Semoga hari Kartini ini menyadarkan perempuan bahwa tingkat pendidikan tinggi perempuan belumlah cukup sebagai simbol keluarnya perempuan dari belenggu masalah perempuan sendiri. Tetapi tingkat pendidikan harus mengeluarkan perempuan dari semua permasalahan perempuan kini yang sangat komplek, mulai dari kekerasan rumah tangga, hedonism, perdangangan perempuan bahkan sampai pola asuh anak di bidang psikologis pendidikan yang perlu menjadi perhatian kita.

Ketika perempuan sudah berpendidikan dan pintar sesuai dengan cita-cita Kartini tentu akan bisa bersaing di dunia sosial, ekonomi dan politik secara otomatis. Namun bagian filosofi yang sangat penting bagi perempuan sekarang saya terinspirasi dari buku sastra dan pementasan A Doll’s House karya Henrik Ibsen dengan judul Rumah Boneka. Dalam pentas tersebut pesan yang penting bagi perempuan saat ini adalah setinggi apapun kedudukan perempuan,yang terpenting adalah negosiasi di dalam rumah tangga bersama pasangan. Hal ini di Indonesia sangat penting karena menyangkut kultur, agama dan egoisme pribadi antara perempuan dan laki-laki. Menurut saya ketika perempuan berhasil melakukan negosiasi di dalam rumah tangga bersama pasangan disitulah adanya penghargaan untuk persamaan.
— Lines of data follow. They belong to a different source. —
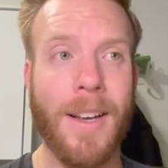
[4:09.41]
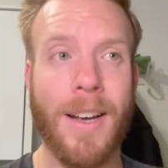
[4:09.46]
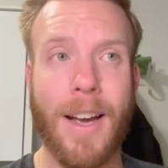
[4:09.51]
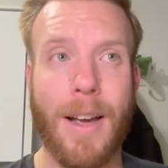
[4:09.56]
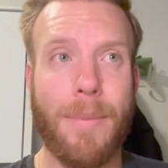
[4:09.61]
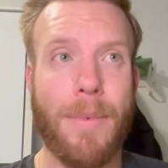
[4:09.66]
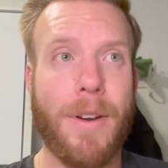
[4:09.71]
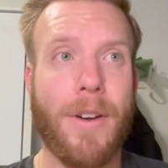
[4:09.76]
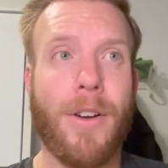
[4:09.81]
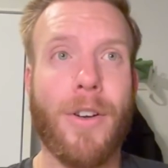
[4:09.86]
I
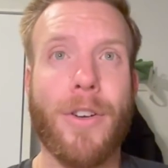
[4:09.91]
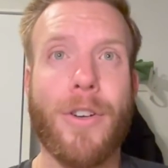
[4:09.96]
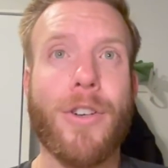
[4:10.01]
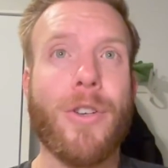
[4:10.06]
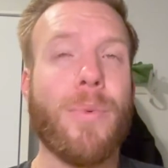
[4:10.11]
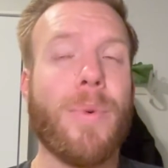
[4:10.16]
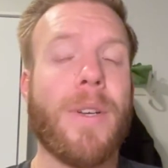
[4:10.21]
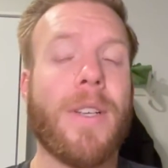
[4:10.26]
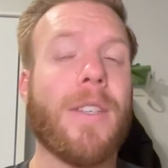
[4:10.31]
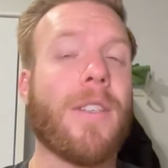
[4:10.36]
mean, all you're
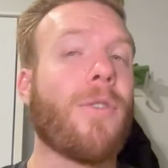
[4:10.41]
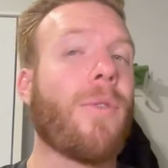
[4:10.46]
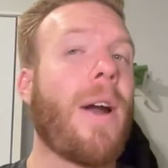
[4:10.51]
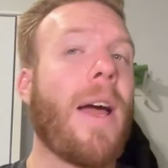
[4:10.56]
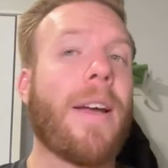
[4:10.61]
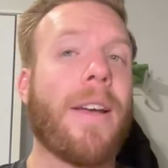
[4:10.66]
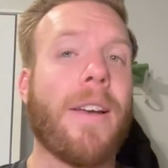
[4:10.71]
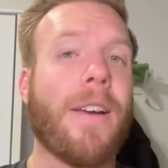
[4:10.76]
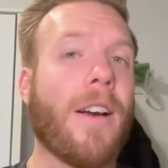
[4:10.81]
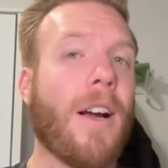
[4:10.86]
doing is
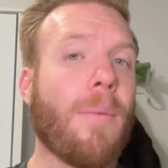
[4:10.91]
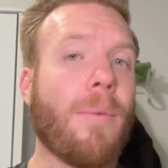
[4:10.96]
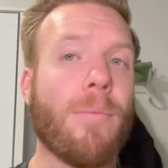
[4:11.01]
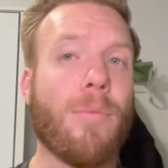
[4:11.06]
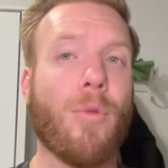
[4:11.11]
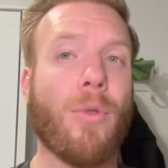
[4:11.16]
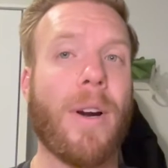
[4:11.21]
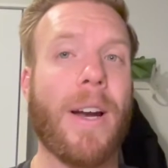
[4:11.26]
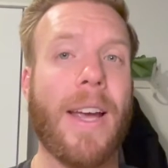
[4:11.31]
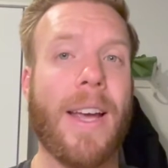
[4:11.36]
cracking a couple
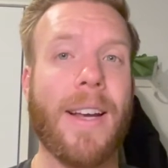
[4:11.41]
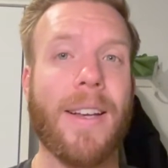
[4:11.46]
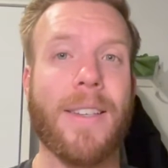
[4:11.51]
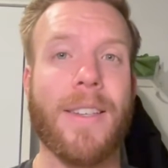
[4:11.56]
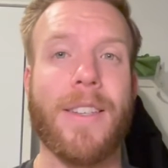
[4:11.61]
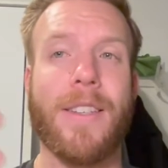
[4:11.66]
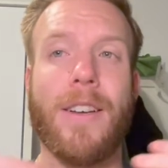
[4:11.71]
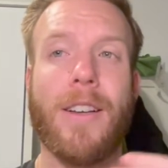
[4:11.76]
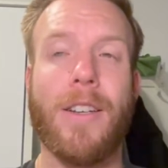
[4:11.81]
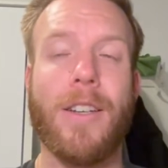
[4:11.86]
more eggs.
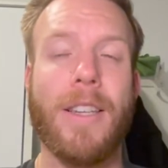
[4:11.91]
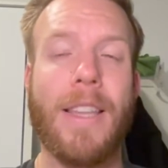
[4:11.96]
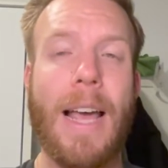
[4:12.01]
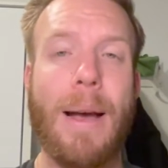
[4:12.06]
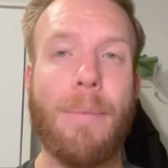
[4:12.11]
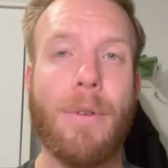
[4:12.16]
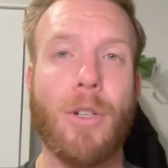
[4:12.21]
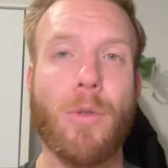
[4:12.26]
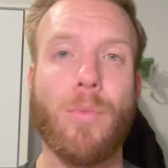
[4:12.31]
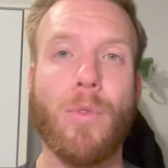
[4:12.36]
It's not that
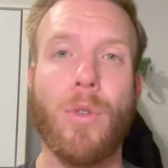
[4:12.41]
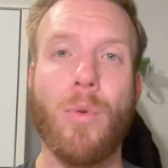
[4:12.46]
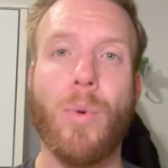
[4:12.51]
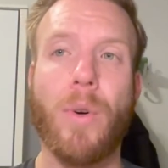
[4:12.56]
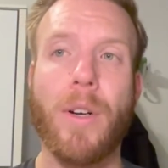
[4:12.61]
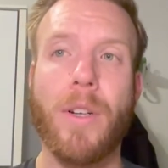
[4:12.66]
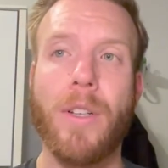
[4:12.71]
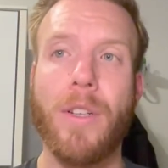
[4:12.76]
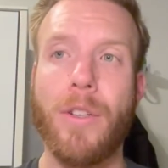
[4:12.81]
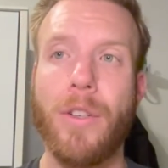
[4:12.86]
much more
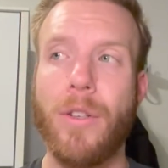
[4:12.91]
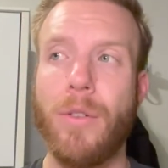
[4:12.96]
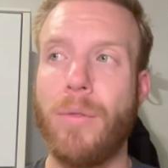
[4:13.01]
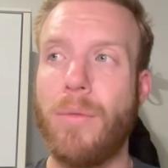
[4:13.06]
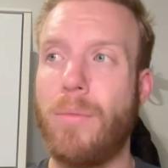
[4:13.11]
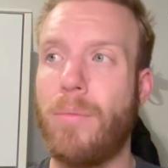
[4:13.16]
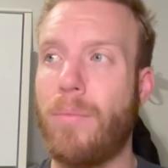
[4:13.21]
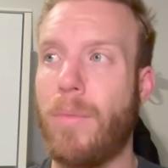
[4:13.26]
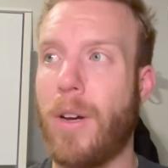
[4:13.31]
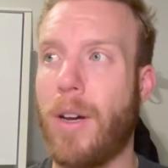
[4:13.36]
work to do,
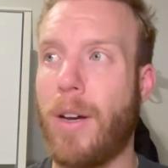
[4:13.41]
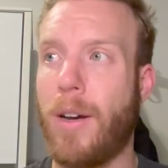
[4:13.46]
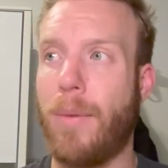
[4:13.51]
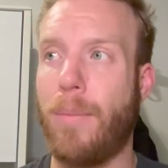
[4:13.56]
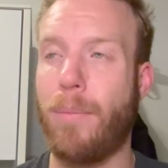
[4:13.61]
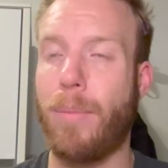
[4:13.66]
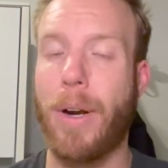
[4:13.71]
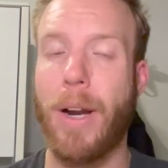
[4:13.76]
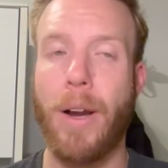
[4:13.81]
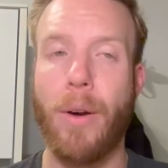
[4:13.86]

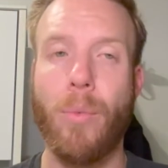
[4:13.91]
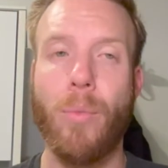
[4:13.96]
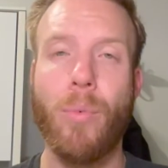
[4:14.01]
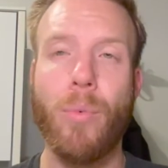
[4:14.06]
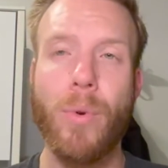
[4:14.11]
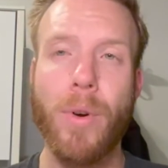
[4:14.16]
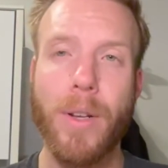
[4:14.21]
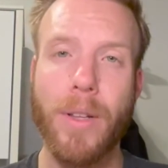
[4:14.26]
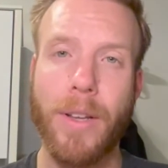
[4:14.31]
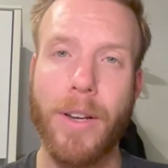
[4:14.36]
but I
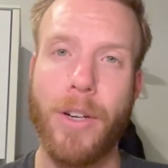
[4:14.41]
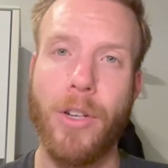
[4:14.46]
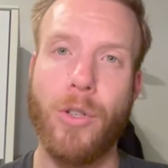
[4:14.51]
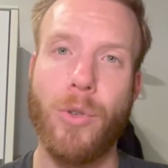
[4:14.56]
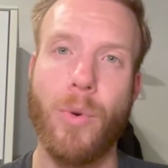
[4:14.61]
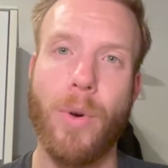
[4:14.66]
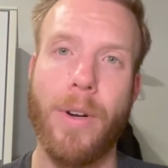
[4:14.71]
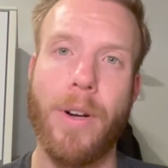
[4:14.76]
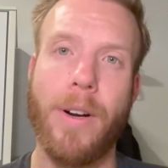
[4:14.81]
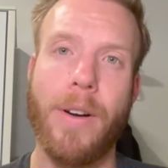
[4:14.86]
really
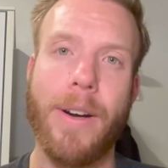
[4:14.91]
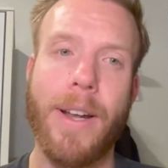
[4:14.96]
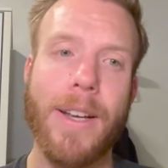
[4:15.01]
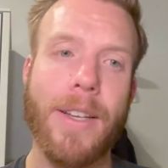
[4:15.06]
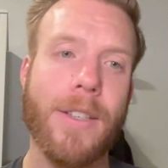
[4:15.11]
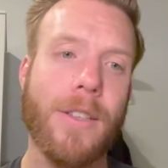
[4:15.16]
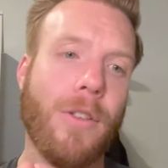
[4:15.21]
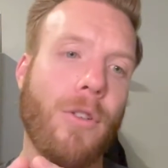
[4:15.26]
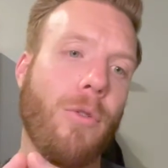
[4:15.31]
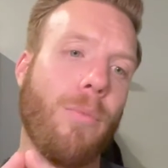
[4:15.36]
enjoyed our
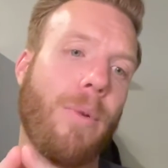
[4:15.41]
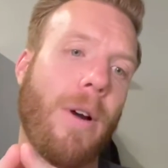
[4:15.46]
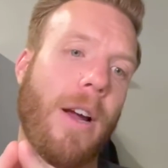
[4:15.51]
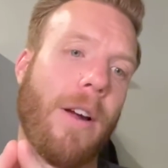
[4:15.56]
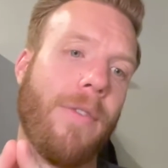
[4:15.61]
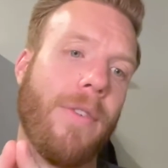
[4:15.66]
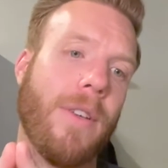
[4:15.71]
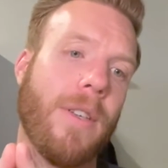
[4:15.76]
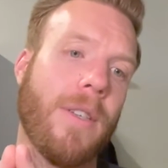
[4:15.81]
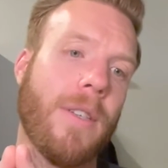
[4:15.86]
nice slow
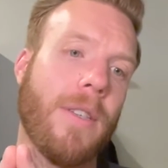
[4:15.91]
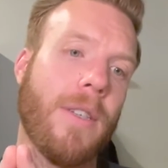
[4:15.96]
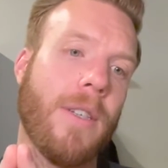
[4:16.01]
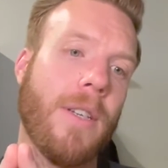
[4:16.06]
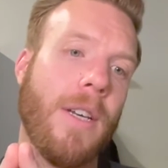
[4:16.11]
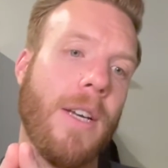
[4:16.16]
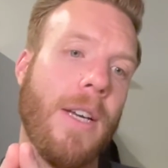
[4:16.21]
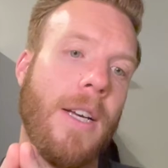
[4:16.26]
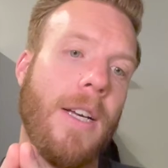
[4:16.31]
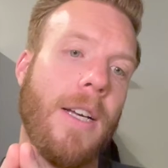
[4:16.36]
breakfasts.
Sekilas tentang buku “Habis Gelap Terbitlah Terang” (Door Duisternis tot Licht)

Kumpulan surat-surat kartini dihimpun olrh Mr.J.H.Abendanon menurut pramoedya merupakan “one men business”. Buku ini pertama diterbitkan tahun 1911, tahun 1923 mengalami cetak ulang ke-4. Mr.Abedanon seorang yang mendukung politik etis (politik balas budi) di bidang pendidikan menghimpun surat-surat kartini dengan mensensornya sendiri menjadi 105 pucuk surat sebagian besar adalah nota kartini kepada pemerintah Belanda melalui sahabat-sahabatnya tentang kondisi pendidikan di Hindia Belanda. Surat-surat itu hanya mencerminkan pemikirian kartini tentang pendidikan, sosial dan moral, jadi kurang mencerminakan pemikirian kartini secara keseluruhan. Bahkan setelah berdirinya Kartini Fonds..kaum etis di Belanda berlomba-lomba ingin mendirikan sekolah Kartini di Indonesia. Pengumpulan dana di Kartini Fonds sendiri hanya dinikmati oleh Mr,Abendanon dan kelompoknya bukan kepada keturunan Kartini saat itu.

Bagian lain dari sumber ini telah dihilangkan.